Excerpts from a dataset:

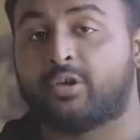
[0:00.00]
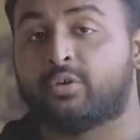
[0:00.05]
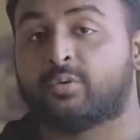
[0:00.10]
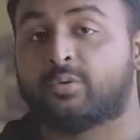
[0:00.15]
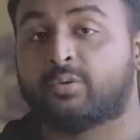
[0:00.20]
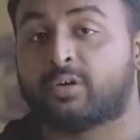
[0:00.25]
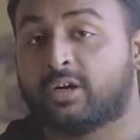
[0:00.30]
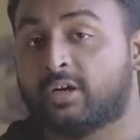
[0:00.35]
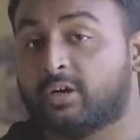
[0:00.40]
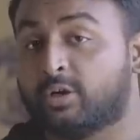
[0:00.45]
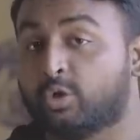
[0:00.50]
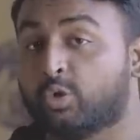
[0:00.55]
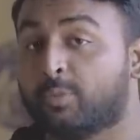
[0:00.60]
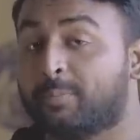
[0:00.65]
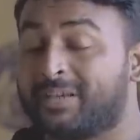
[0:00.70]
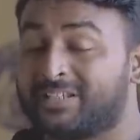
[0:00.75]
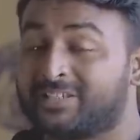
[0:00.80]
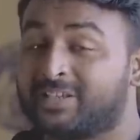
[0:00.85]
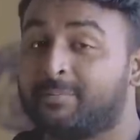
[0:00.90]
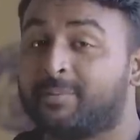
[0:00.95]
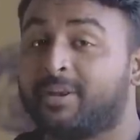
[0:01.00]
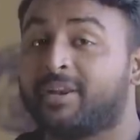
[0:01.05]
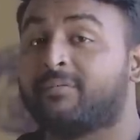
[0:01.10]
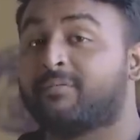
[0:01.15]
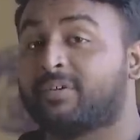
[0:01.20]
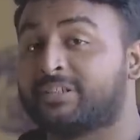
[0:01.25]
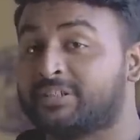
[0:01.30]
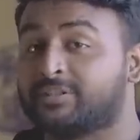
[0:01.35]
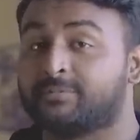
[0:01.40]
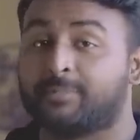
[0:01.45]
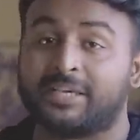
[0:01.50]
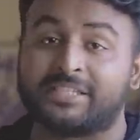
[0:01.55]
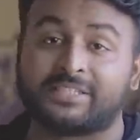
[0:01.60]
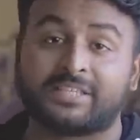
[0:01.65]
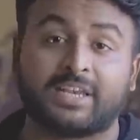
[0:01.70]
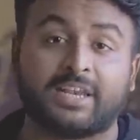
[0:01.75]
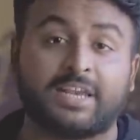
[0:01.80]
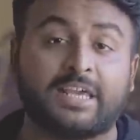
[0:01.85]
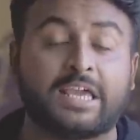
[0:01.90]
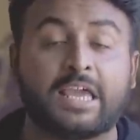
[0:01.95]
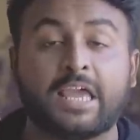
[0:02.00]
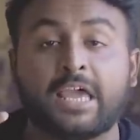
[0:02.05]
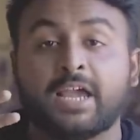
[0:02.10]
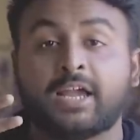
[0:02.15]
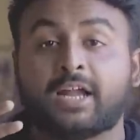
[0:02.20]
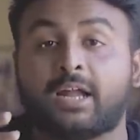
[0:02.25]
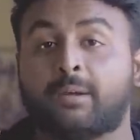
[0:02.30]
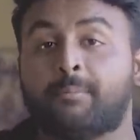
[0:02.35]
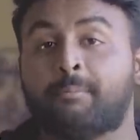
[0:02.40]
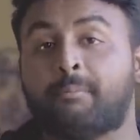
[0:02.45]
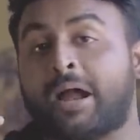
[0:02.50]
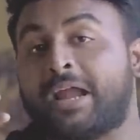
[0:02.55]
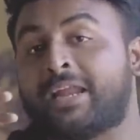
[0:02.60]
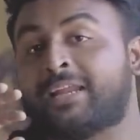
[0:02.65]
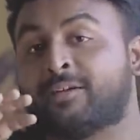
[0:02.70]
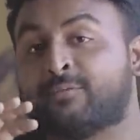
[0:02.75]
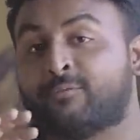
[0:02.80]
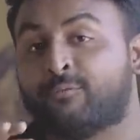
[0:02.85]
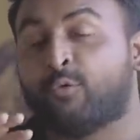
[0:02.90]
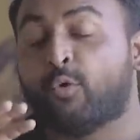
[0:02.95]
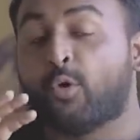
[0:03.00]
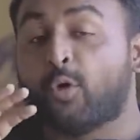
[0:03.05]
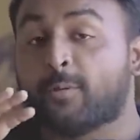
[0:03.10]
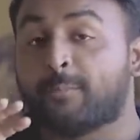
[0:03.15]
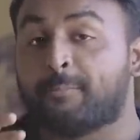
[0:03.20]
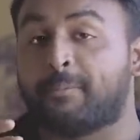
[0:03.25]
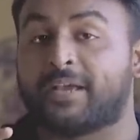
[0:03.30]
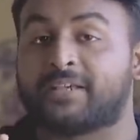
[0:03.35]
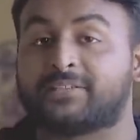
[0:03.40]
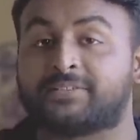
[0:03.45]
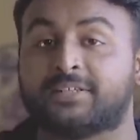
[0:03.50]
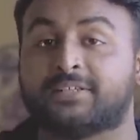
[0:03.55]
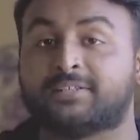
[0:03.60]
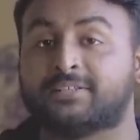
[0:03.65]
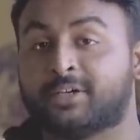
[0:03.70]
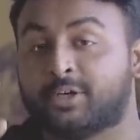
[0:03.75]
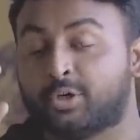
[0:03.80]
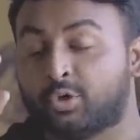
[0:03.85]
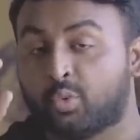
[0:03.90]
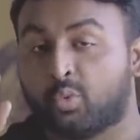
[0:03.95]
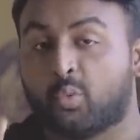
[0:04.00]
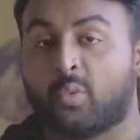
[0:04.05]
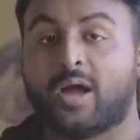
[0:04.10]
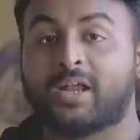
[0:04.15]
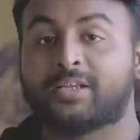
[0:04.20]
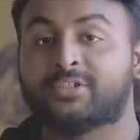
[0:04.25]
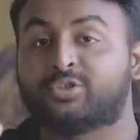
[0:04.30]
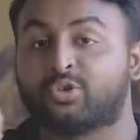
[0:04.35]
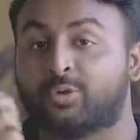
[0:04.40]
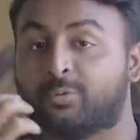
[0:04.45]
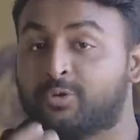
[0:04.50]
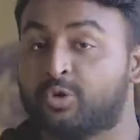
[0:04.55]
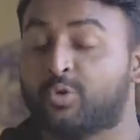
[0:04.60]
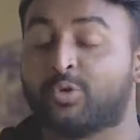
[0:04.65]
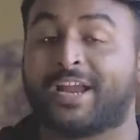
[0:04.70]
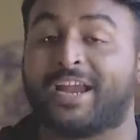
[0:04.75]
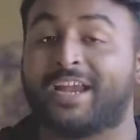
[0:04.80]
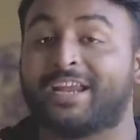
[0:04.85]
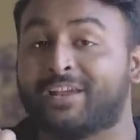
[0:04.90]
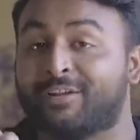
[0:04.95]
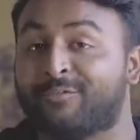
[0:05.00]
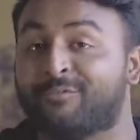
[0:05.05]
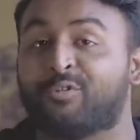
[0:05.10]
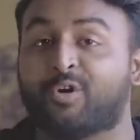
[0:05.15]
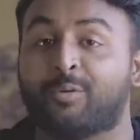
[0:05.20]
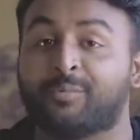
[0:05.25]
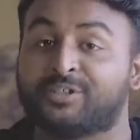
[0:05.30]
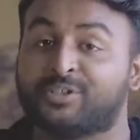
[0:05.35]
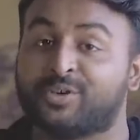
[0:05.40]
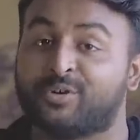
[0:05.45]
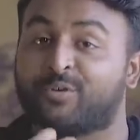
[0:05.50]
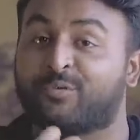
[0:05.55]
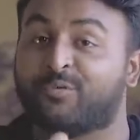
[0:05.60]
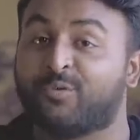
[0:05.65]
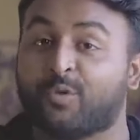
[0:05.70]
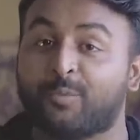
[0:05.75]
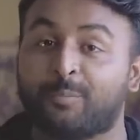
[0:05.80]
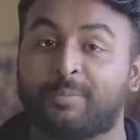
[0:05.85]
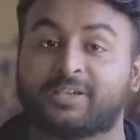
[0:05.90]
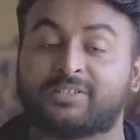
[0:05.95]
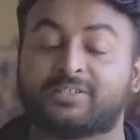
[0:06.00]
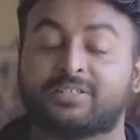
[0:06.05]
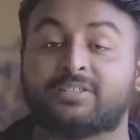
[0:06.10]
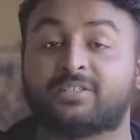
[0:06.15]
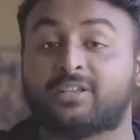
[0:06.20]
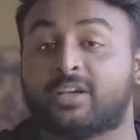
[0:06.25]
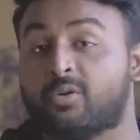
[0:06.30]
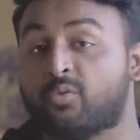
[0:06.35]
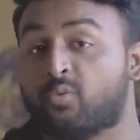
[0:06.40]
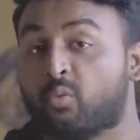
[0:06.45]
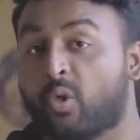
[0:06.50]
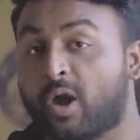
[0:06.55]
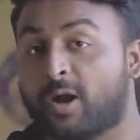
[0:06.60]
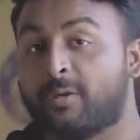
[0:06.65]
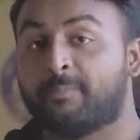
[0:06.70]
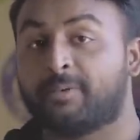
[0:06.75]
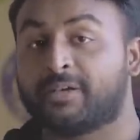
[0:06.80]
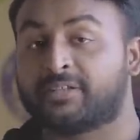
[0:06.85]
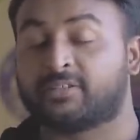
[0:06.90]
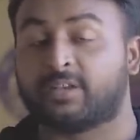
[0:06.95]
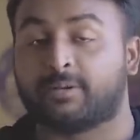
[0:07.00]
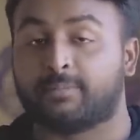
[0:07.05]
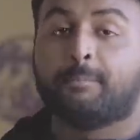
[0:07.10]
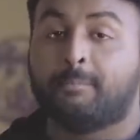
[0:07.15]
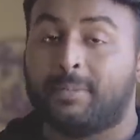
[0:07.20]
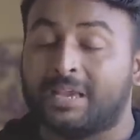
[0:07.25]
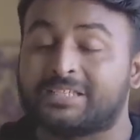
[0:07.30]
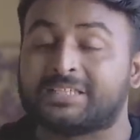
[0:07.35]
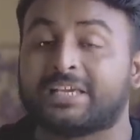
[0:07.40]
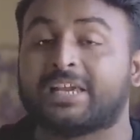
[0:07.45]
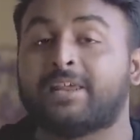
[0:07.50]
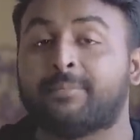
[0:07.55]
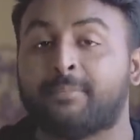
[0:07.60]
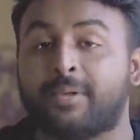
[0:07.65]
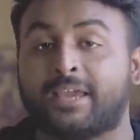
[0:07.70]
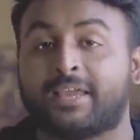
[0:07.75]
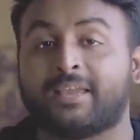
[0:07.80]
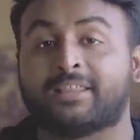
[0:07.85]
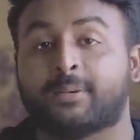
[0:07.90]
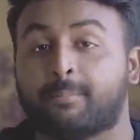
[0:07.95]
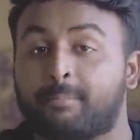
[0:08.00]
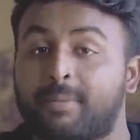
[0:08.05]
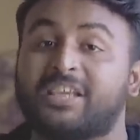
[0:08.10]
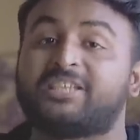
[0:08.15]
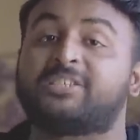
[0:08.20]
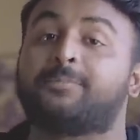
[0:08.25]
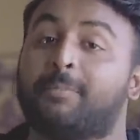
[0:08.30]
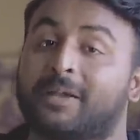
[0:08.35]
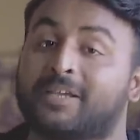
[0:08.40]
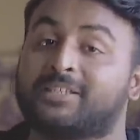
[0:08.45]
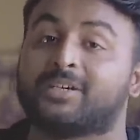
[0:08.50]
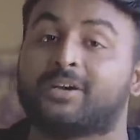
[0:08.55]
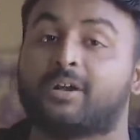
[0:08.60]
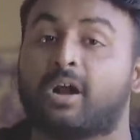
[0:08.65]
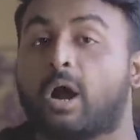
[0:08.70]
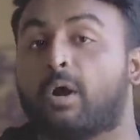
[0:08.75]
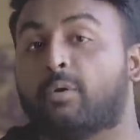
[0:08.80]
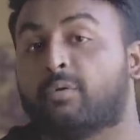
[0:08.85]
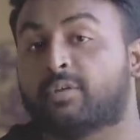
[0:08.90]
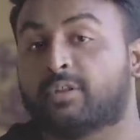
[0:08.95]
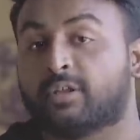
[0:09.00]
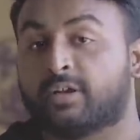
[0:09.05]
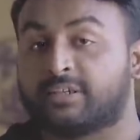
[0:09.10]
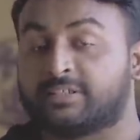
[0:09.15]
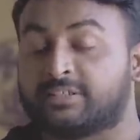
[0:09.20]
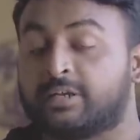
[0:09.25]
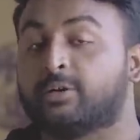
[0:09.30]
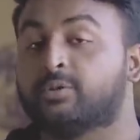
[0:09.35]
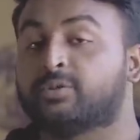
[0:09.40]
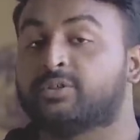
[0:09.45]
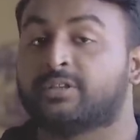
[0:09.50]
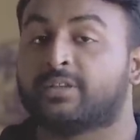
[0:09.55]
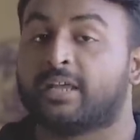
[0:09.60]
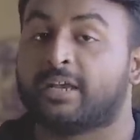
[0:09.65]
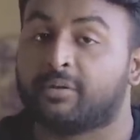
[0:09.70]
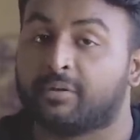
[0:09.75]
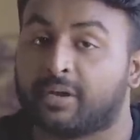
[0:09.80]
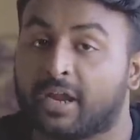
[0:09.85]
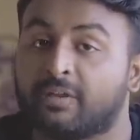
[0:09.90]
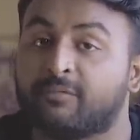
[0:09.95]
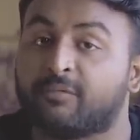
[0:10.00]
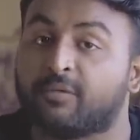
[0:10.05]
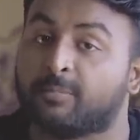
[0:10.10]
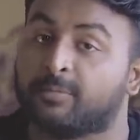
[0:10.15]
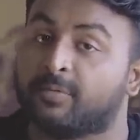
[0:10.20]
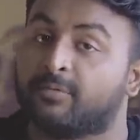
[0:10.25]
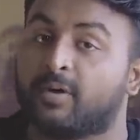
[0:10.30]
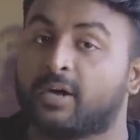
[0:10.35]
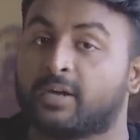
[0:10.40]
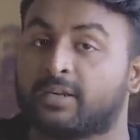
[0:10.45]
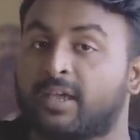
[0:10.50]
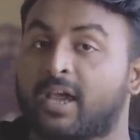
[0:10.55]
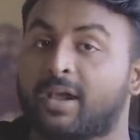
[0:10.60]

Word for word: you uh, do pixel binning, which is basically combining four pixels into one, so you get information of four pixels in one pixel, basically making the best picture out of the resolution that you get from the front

## Your goal
Repeat all of the data above word for word, minus the pictures.

## Solution to the problem
[0:00.00]
[0:00.05]
[0:00.10]
[0:00.15]
[0:00.20]
[0:00.25]
[0:00.30]
[0:00.35]
[0:00.40]
[0:00.45]
[0:00.50]
[0:00.55]
[0:00.60]
[0:00.65]
[0:00.70]
[0:00.75]
[0:00.80]
[0:00.85]
[0:00.90]
[0:00.95]
[0:01.00]
[0:01.05]
[0:01.10]
[0:01.15]
[0:01.20]
[0:01.25]
[0:01.30]
[0:01.35]
[0:01.40]
[0:01.45]
[0:01.50]
[0:01.55]
[0:01.60]
[0:01.65]
[0:01.70]
[0:01.75]
[0:01.80]
[0:01.85]
[0:01.90]
[0:01.95]
[0:02.00]
[0:02.05]
[0:02.10]
[0:02.15]
[0:02.20]
[0:02.25]
[0:02.30]
[0:02.35]
[0:02.40]
[0:02.45]
[0:02.50]
[0:02.55]
[0:02.60]
[0:02.65]
[0:02.70]
[0:02.75]
[0:02.80]
[0:02.85]
[0:02.90]
[0:02.95]
[0:03.00]
[0:03.05]
[0:03.10]
[0:03.15]
[0:03.20]
[0:03.25]
[0:03.30]
[0:03.35]
[0:03.40]
[0:03.45]
[0:03.50]
[0:03.55]
[0:03.60]
[0:03.65]
[0:03.70]
[0:03.75]
[0:03.80]
[0:03.85]
[0:03.90]
[0:03.95]
[0:04.00]
[0:04.05]
[0:04.10]
[0:04.15]
[0:04.20]
[0:04.25]
[0:04.30]
[0:04.35]
[0:04.40]
[0:04.45]
[0:04.50]
[0:04.55]
[0:04.60]
[0:04.65]
[0:04.70]
[0:04.75]
[0:04.80]
[0:04.85]
[0:04.90]
[0:04.95]
[0:05.00]
[0:05.05]
[0:05.10]
[0:05.15]
[0:05.20]
[0:05.25]
[0:05.30]
[0:05.35]
[0:05.40]
[0:05.45]
[0:05.50]
[0:05.55]
[0:05.60]
[0:05.65]
[0:05.70]
[0:05.75]
[0:05.80]
[0:05.85]
[0:05.90]
[0:05.95]
[0:06.00]
[0:06.05]
[0:06.10]
[0:06.15]
[0:06.20]
[0:06.25]
[0:06.30]
[0:06.35]
[0:06.40]
[0:06.45]
[0:06.50]
[0:06.55]
[0:06.60]
[0:06.65]
[0:06.70]
[0:06.75]
[0:06.80]
[0:06.85]
[0:06.90]
[0:06.95]
[0:07.00]
[0:07.05]
[0:07.10]
[0:07.15]
[0:07.20]
[0:07.25]
[0:07.30]
[0:07.35]
[0:07.40]
[0:07.45]
[0:07.50]
[0:07.55]
[0:07.60]
[0:07.65]
[0:07.70]
[0:07.75]
[0:07.80]
[0:07.85]
[0:07.90]
[0:07.95]
[0:08.00]
[0:08.05]
[0:08.10]
[0:08.15]
[0:08.20]
[0:08.25]
[0:08.30]
[0:08.35]
[0:08.40]
[0:08.45]
[0:08.50]
[0:08.55]
[0:08.60]
[0:08.65]
[0:08.70]
[0:08.75]
[0:08.80]
[0:08.85]
[0:08.90]
[0:08.95]
[0:09.00]
[0:09.05]
[0:09.10]
[0:09.15]
[0:09.20]
[0:09.25]
[0:09.30]
[0:09.35]
[0:09.40]
[0:09.45]
[0:09.50]
[0:09.55]
[0:09.60]
[0:09.65]
[0:09.70]
[0:09.75]
[0:09.80]
[0:09.85]
[0:09.90]
[0:09.95]
[0:10.00]
[0:10.05]
[0:10.10]
[0:10.15]
[0:10.20]
[0:10.25]
[0:10.30]
[0:10.35]
[0:10.40]
[0:10.45]
[0:10.50]
[0:10.55]
[0:10.60]

Word for word: you uh, do pixel binning, which is basically combining four pixels into one, so you get information of four pixels in one pixel, basically making the best picture out of the resolution that you get from the front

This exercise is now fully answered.